Exercise 9: Policy and value iteration#
Note
The exercises material is divided into general information (found on this page) and the actual exercise instructions. You can download this weeks exercise instructions from here:
You are encouraged to prepare the homework problems 1, 2 (indicated by a hand in the PDF file) at home and present your solution during the exercise session.
To get the newest version of the course material, please see Making sure your files are up to date
Markov decision processes#
The Markov Decision Process (MDP) is a mathematical description of the problem solved by most reinforcement learning methods.
It will be represented as the class MDP
and will stand in the same relationship to methods such as value iteration as the DPModel
play to the dynamical programming method.
Let’s look at the MDP for the frozen-lake gridworld environment. It looks as follows:
# BookGridEnvironment
from irlc.gridworld.gridworld_environments import FrozenLake
from irlc import train, Agent, interactive
env = FrozenLake(render_mode="human") # Pass render_mode='human' for visualization.

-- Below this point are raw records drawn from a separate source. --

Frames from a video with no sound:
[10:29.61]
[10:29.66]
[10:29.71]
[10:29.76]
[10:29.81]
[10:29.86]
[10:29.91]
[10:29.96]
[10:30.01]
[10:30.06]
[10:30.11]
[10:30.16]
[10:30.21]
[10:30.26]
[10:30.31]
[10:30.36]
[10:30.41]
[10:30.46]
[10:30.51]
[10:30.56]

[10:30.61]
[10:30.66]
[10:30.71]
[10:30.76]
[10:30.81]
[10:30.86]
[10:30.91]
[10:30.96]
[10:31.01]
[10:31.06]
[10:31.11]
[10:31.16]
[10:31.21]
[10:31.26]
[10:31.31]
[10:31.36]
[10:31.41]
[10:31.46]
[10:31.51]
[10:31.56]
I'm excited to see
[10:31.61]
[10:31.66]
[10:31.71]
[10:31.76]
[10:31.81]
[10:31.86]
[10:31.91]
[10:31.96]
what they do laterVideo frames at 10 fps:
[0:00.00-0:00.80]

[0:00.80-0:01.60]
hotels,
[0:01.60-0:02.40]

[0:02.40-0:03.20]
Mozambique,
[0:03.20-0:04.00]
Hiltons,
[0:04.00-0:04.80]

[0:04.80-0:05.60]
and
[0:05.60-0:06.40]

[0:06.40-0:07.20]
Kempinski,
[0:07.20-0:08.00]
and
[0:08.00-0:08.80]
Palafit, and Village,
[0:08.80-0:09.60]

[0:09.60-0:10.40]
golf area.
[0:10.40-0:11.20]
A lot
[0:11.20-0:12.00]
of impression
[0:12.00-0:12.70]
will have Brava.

env, agent = interactive(env, Agent(env)) # Make th
env.reset() # You always need to call reset
env.plot() # Plot the environment.
env.close()
(Source code
, png
, hires.png
, pdf
)
We can instantiate the MDP class directly, or extract if from the gridworld environment as env.mdp
. A couple of examples:
This code plots the initial state, all non-terminal states, and the actions in the initial state:
>>> from irlc.gridworld.gridworld_environments import FrozenLake
>>> mdp = FrozenLake().mdp # Get the MDP.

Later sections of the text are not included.